Chief Justice of Gauhati High Court
- In office 23 June 2022 – 11 January 2023
- Nominated by: N. V. Ramana
- Appointed by: Ram Nath Kovind

Judge of Gujarat High Court
- In office 17 February 2011 – 22 June 2022
- Nominated by: S. H. Kapadia
- Appointed by: Pratibha Patil

Acting Chief Justice of Gujarat High Court
- In office 2 September 2021 – 12 October 2021
- Appointed by: Ram Nath Kovind

Personal details
- Born: 12 January 1961 (age 65) Veraval, Gujarat, India
- Education: L.A. Shah Law College

= Rashmin Manharbhai Chhaya =

Chief Justice of Gauhati High Court

Rashmin Manharbhai Chhaya (born 12 January 1961) is a retired Indian judge and a former Chief Justice of Gauhati High Court. He has also been a former judge and acting chief justice of Gujarat High Court.

== Career ==
He was born on 12 January 1961 at Veraval, Gujarat.
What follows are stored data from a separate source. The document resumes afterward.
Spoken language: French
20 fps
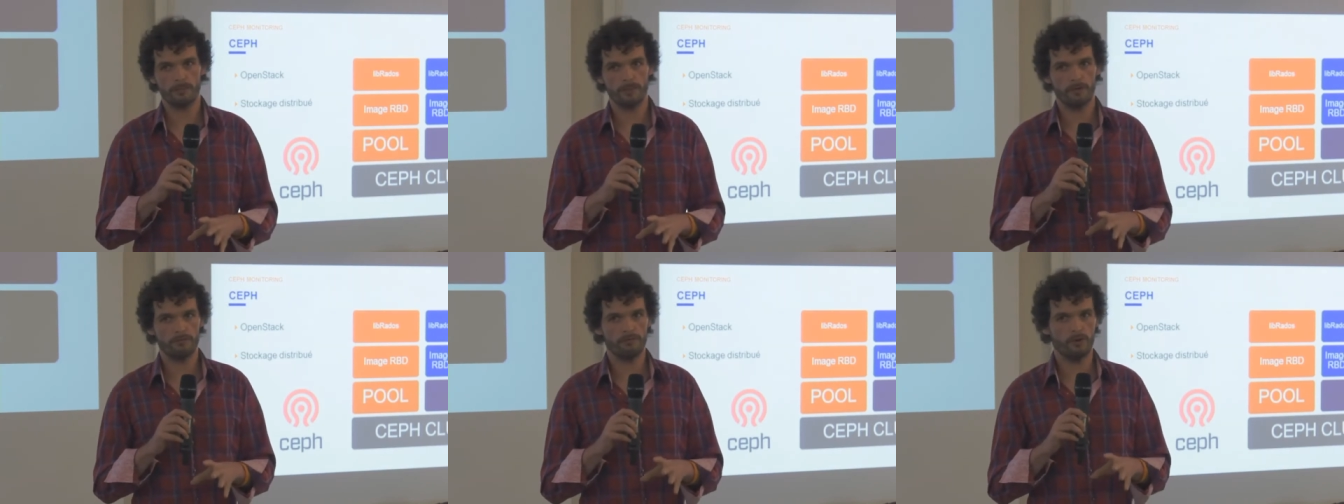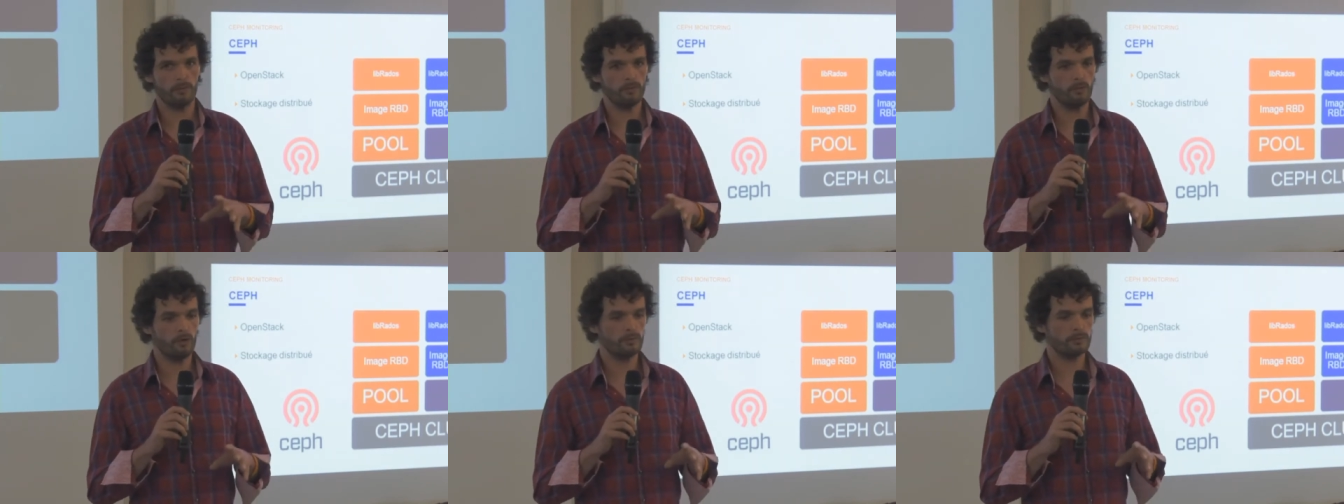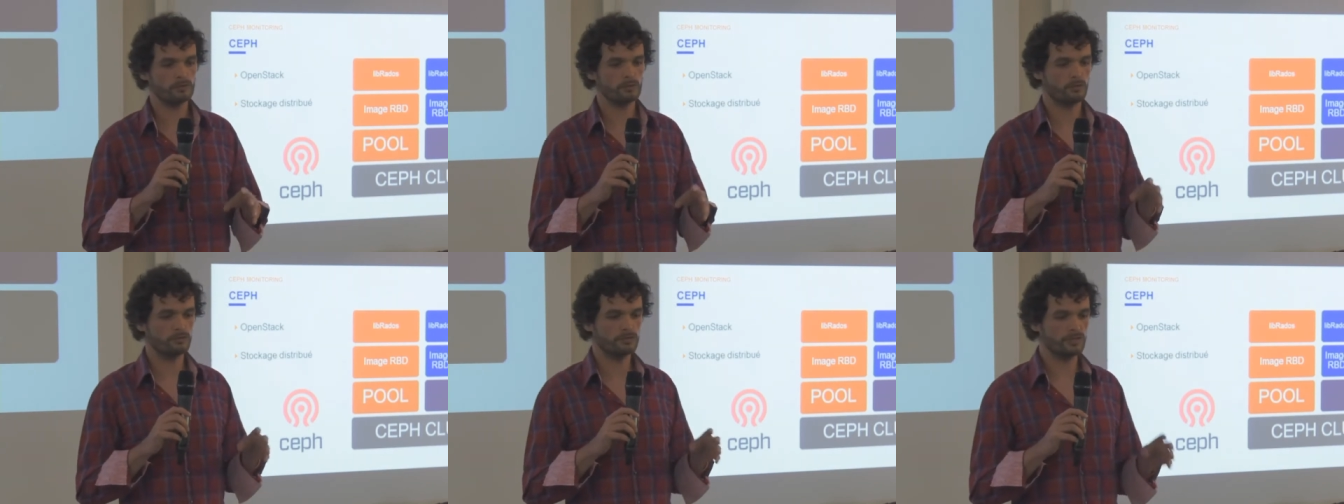performant
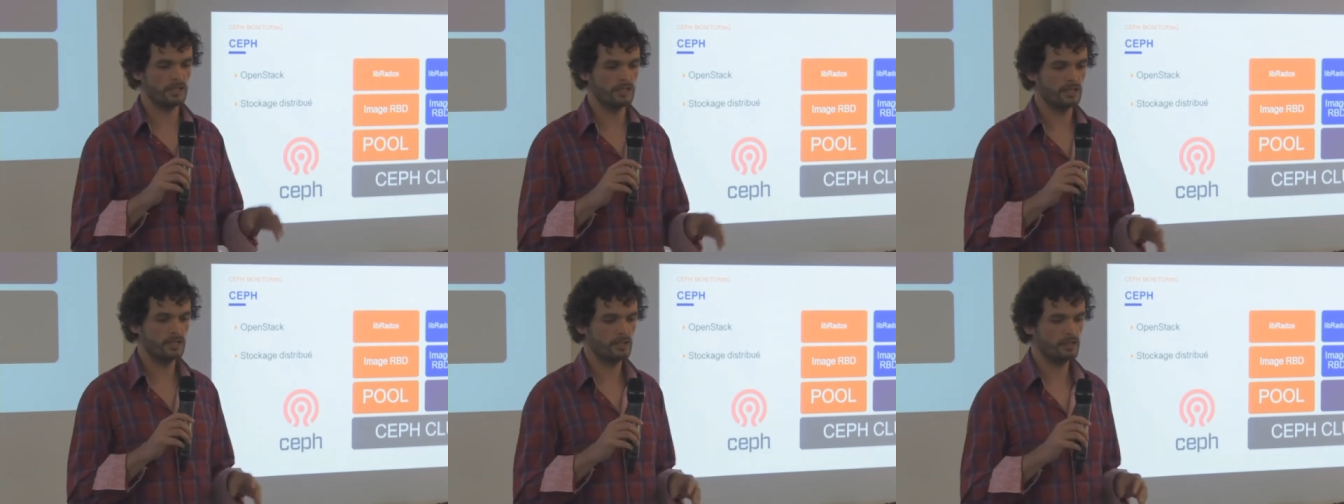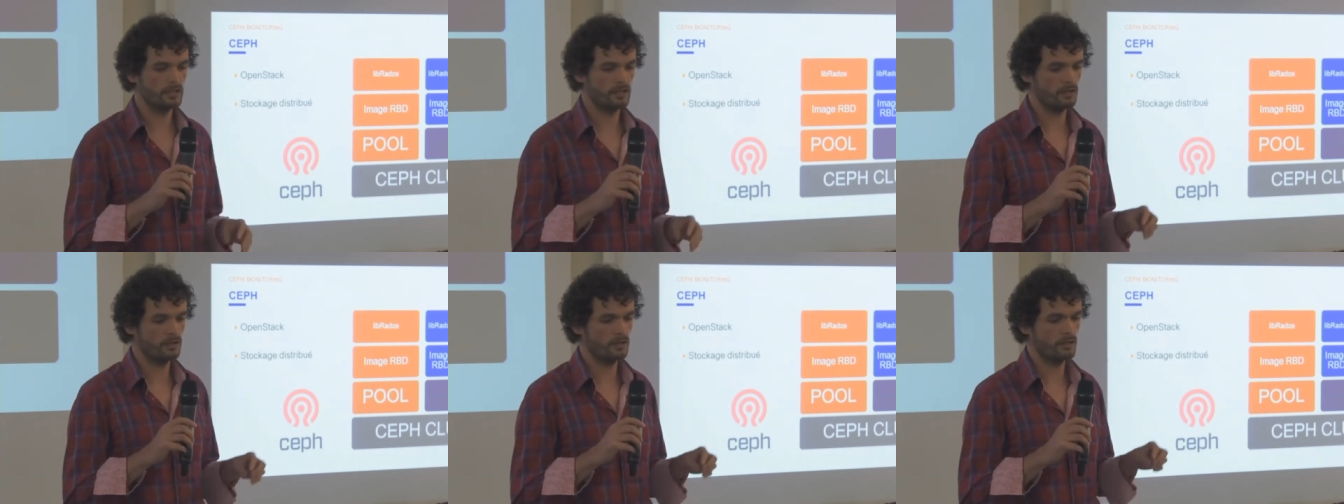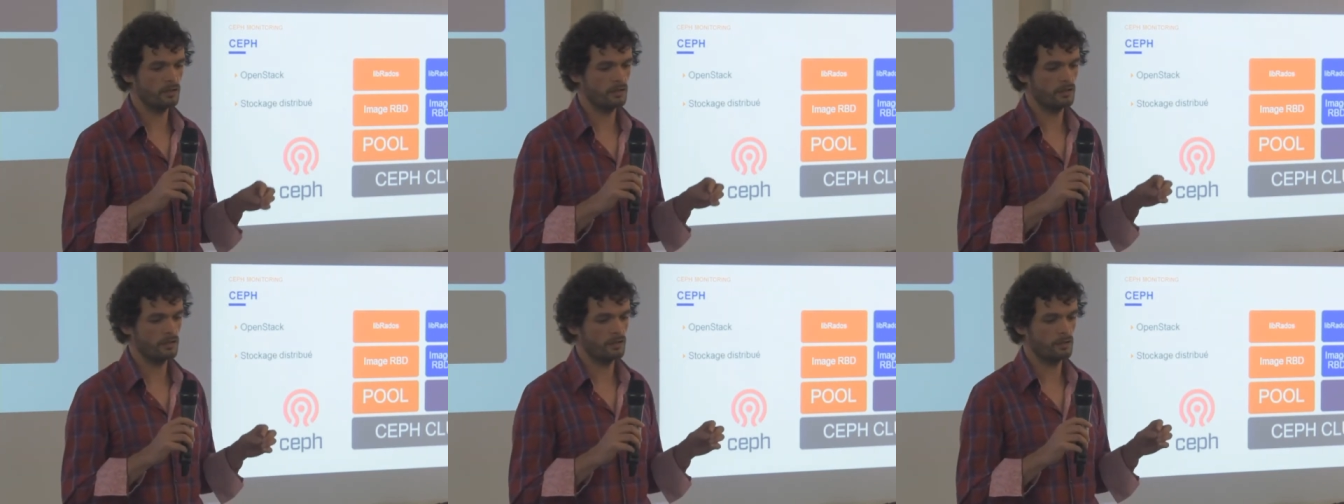parce que vous allez
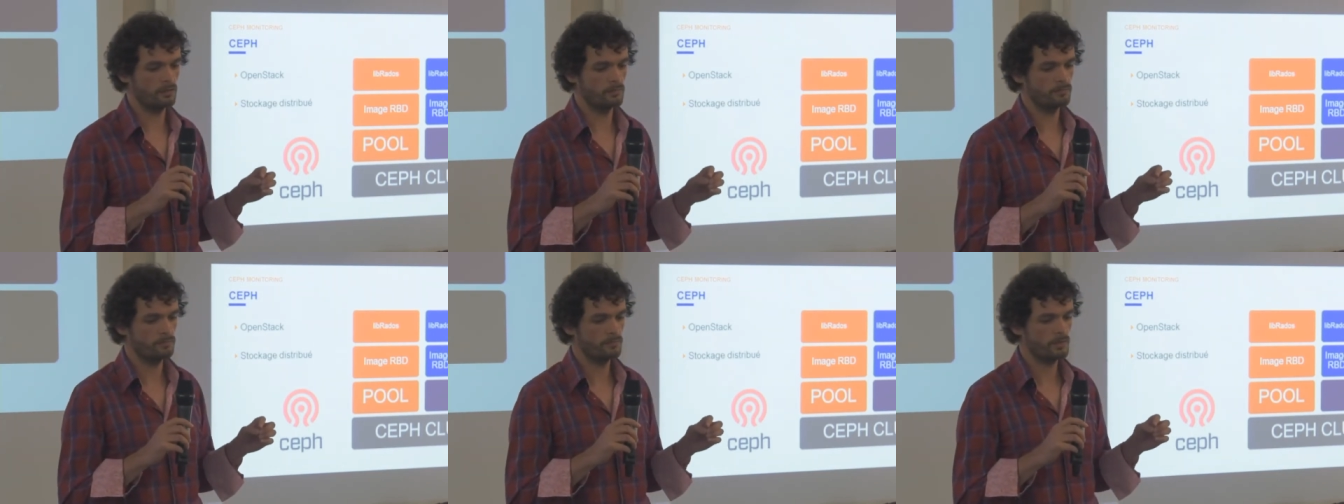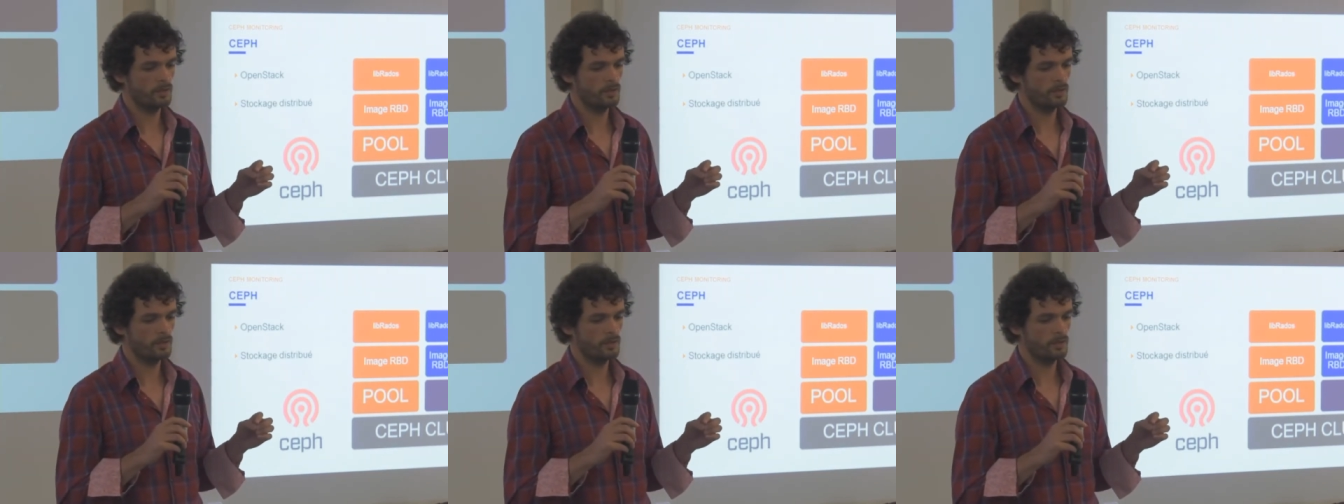euh,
He did Law at L.A. Shah Law College. He was enrolled as an Advocate in year 1984 with Bar Council of Gujarat. He has served as empaneled Advocate for various Municipal corporations, in Gujarat. He was appointed a Counsel for the Department of Income Tax in year 2001 for a period of two years. He was also appointed Additional Central Government Counsel in year 2004 and Senior Counsel for Union of India in year 2008. He has also appeared in various Constitutional Matters. He was elevated as an Additional Judge of Gujarat High Court on 17 February 2011 and made permanent on 28 January 2013. On 2 September 2021, he was appointed Acting Chief Justice of the Gujarat High Court. He was elevated as Chief Justice of Gauhati High Court on 23 June 2022.